Het laatste deel van de strijd om Troje wordt beschreven in de Ilias van Homerus en in zijn andere boek, de Odysseia, maar als je het daarbij laat heb je een hoop historiografische onzekerheden overgeslagen. Want het is onbekend of Homerus wel bestaan heeft, en zo ja of hij zijn twee overgeleverde boeken wel zelf geschreven heeft, en in welke taal. Als hij al bestaan heeft schreef hij de boeken vierhonderd of vijfhonderd jaar na de Trojaanse oorlog, het verhaal moet al die tijd mondeling zijn overgeleverd, en dat kun je er aan zien. Het wemelt er in van onsterfelijke goden en sterfelijke stervelingen, en van alles daartussenin. Nou ja, of Troje bestaan heeft, en Helena – ze hebben er in Italië een mooi zegswijze voor: ‘se non è vero, è ben’ trovato, oftewel ‘een mooi verhaal hoeft niet echt gebeurd te zijn’.
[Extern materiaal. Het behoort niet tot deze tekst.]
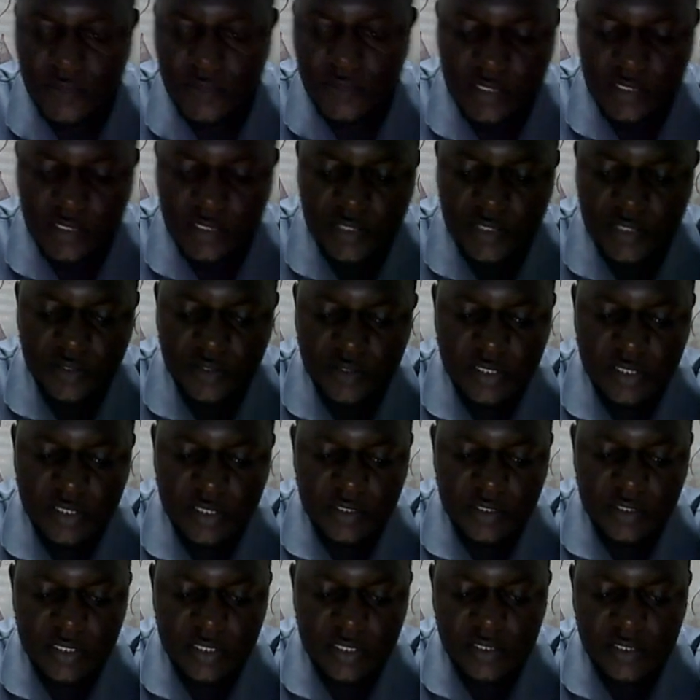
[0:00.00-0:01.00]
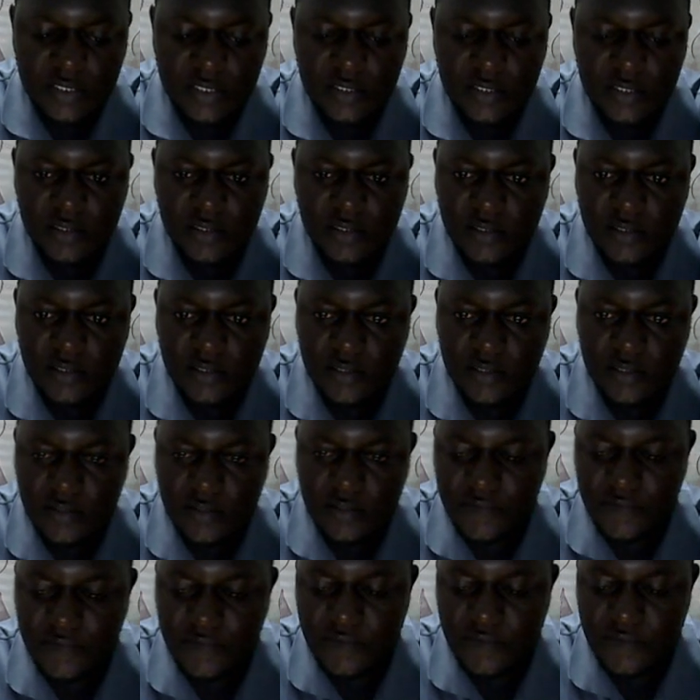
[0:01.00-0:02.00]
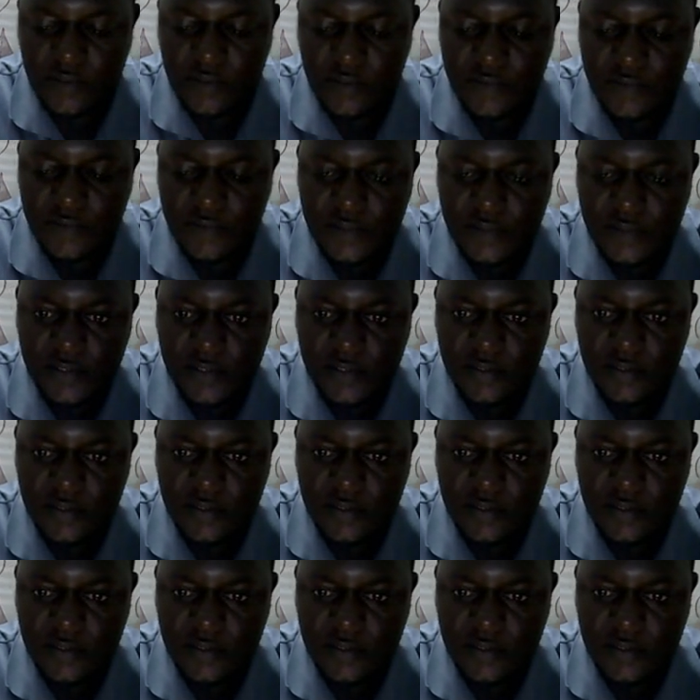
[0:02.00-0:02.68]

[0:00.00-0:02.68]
they shouldn't get involved.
Verder zijn de verhalen in hun verwoestend om zich heen rammende macho’s, hun rondspuitend bloed en het nietsontziende moorden en verkrachten vergelijkbaar met veel andere uit prehistorische tijden overgeleverde verhalen – ik noem maar de Mabinogion, Welshe verhalen waarin we ook koning Arthur tegenkomen. Of de Ierse held Cu Chulainn. Die kon er ook wat van.
Stephen Fry zou zichzelf niet zijn als hij niet de kans had gegrepen om na al die ontnuchterende feiten de lezer de genadeslag te geven in de vorm van een veertig pagina’s tellende opsomming van alle figuren – voor het grootste deel goden en helden – die in de trilogie aan de orde komen, en hun onderlinge banden en/of verhoudingen.
Ik heb dan ook een tip: als je de drie boeken leest, doe dan geen moeite de tel bij te houden. Lees het gewoon als drie sprookjesboeken die de grootsheid maar vooral de verdorvenheid en doortraptheid van mensen (en van goden) beschrijven. Waarbij blijkt dat met name de goden niets menselijks vreemd is.